══ PROVIDED DATA

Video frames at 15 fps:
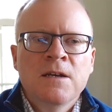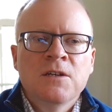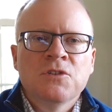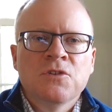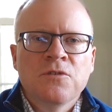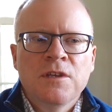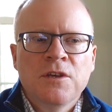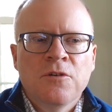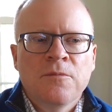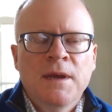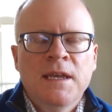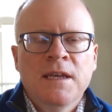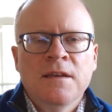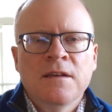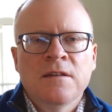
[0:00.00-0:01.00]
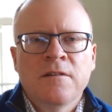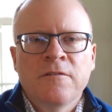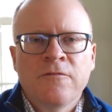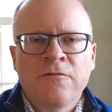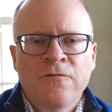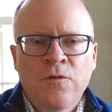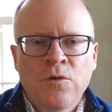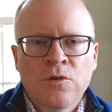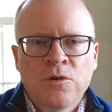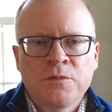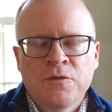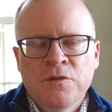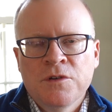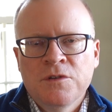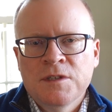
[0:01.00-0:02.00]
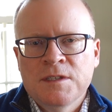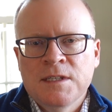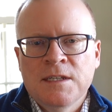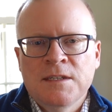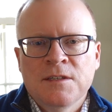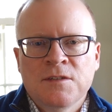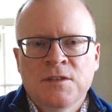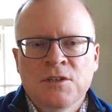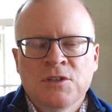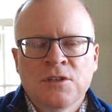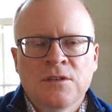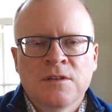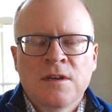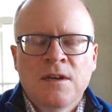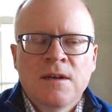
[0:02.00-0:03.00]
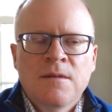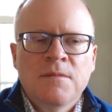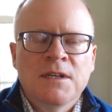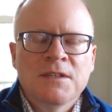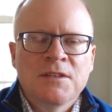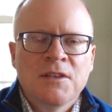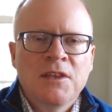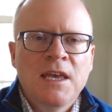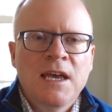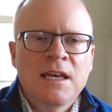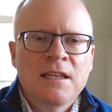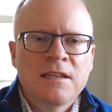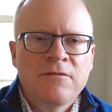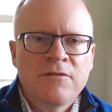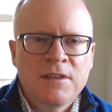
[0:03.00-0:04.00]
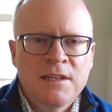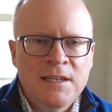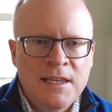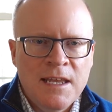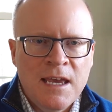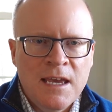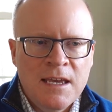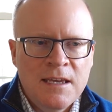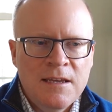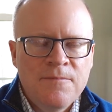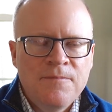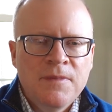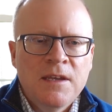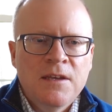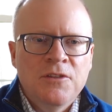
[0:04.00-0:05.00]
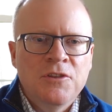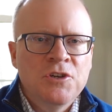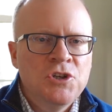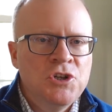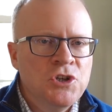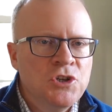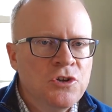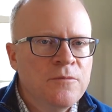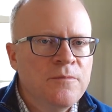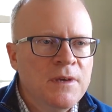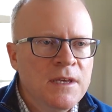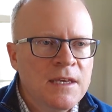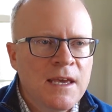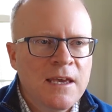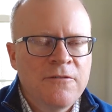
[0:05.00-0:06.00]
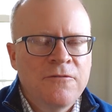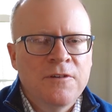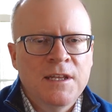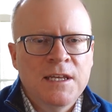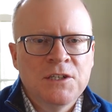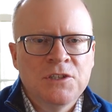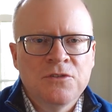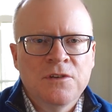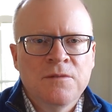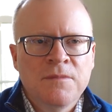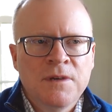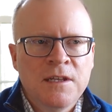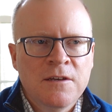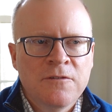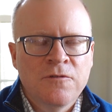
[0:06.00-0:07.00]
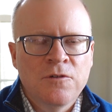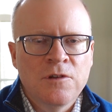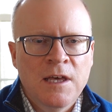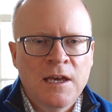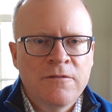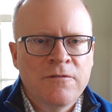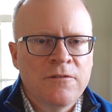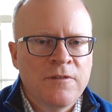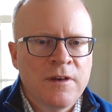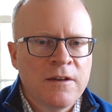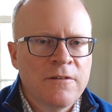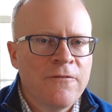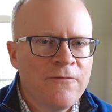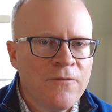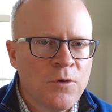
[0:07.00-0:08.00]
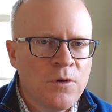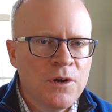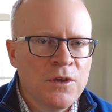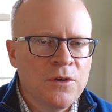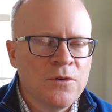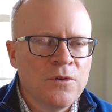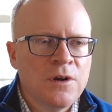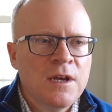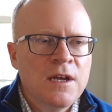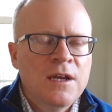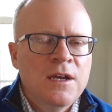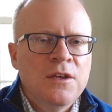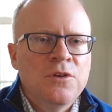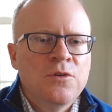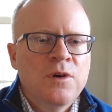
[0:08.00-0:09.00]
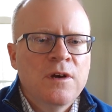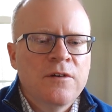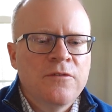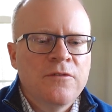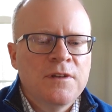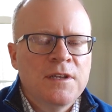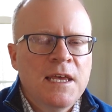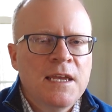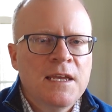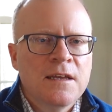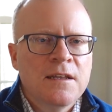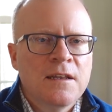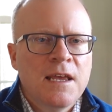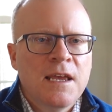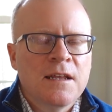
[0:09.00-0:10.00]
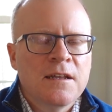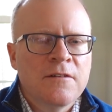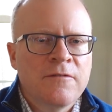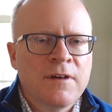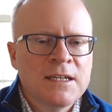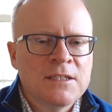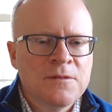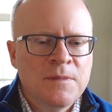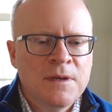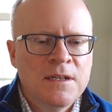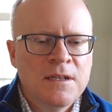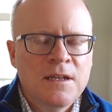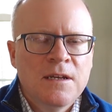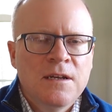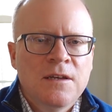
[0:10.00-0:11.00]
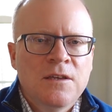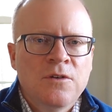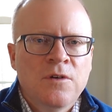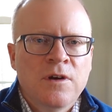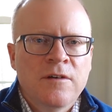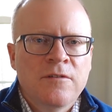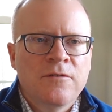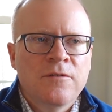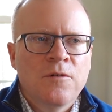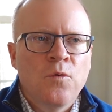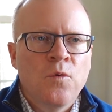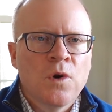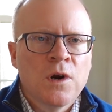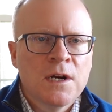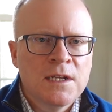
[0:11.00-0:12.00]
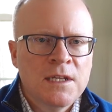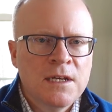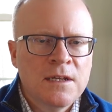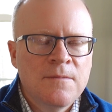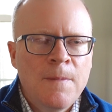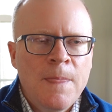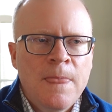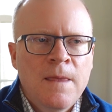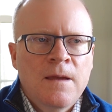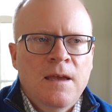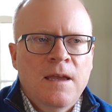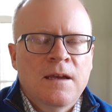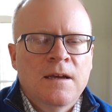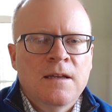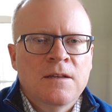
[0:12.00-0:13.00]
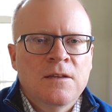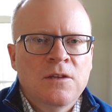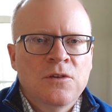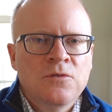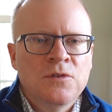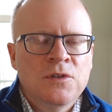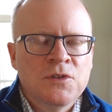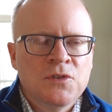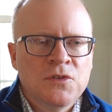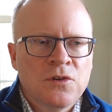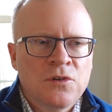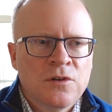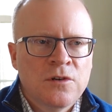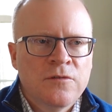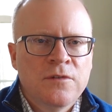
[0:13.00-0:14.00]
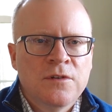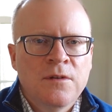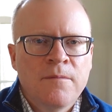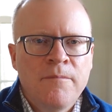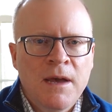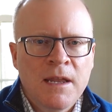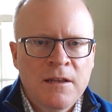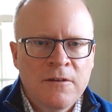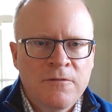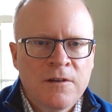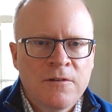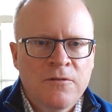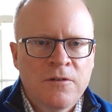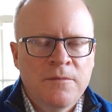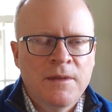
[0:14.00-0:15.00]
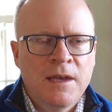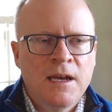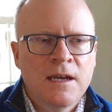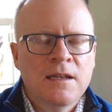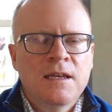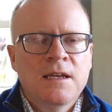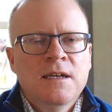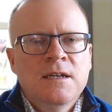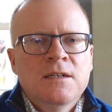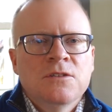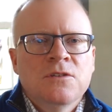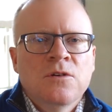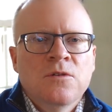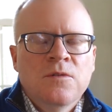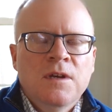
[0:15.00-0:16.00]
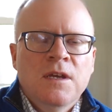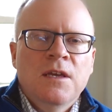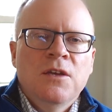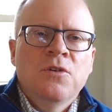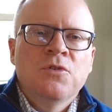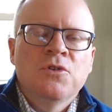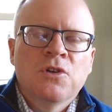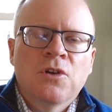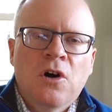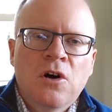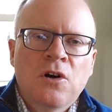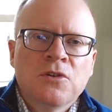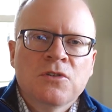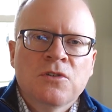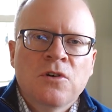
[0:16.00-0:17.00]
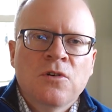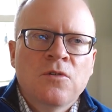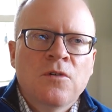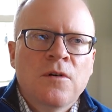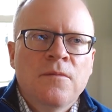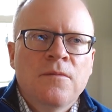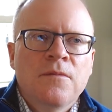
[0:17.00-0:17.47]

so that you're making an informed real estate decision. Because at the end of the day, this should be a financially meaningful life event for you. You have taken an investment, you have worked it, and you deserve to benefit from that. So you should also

════

*WHAT TO WORK ON*
Pictures stay out; copy every entry above exactly.

*WRITTEN RESPONSE*
Video frames at 15 fps:
[0:00.00-0:01.00]
[0:01.00-0:02.00]
[0:02.00-0:03.00]
[0:03.00-0:04.00]
[0:04.00-0:05.00]
[0:05.00-0:06.00]
[0:06.00-0:07.00]
[0:07.00-0:08.00]
[0:08.00-0:09.00]
[0:09.00-0:10.00]
[0:10.00-0:11.00]
[0:11.00-0:12.00]
[0:12.00-0:13.00]
[0:13.00-0:14.00]
[0:14.00-0:15.00]
[0:15.00-0:16.00]
[0:16.00-0:17.00]
[0:17.00-0:17.47]

so that you're making an informed real estate decision. Because at the end of the day, this should be a financially meaningful life event for you. You have taken an investment, you have worked it, and you deserve to benefit from that. So you should also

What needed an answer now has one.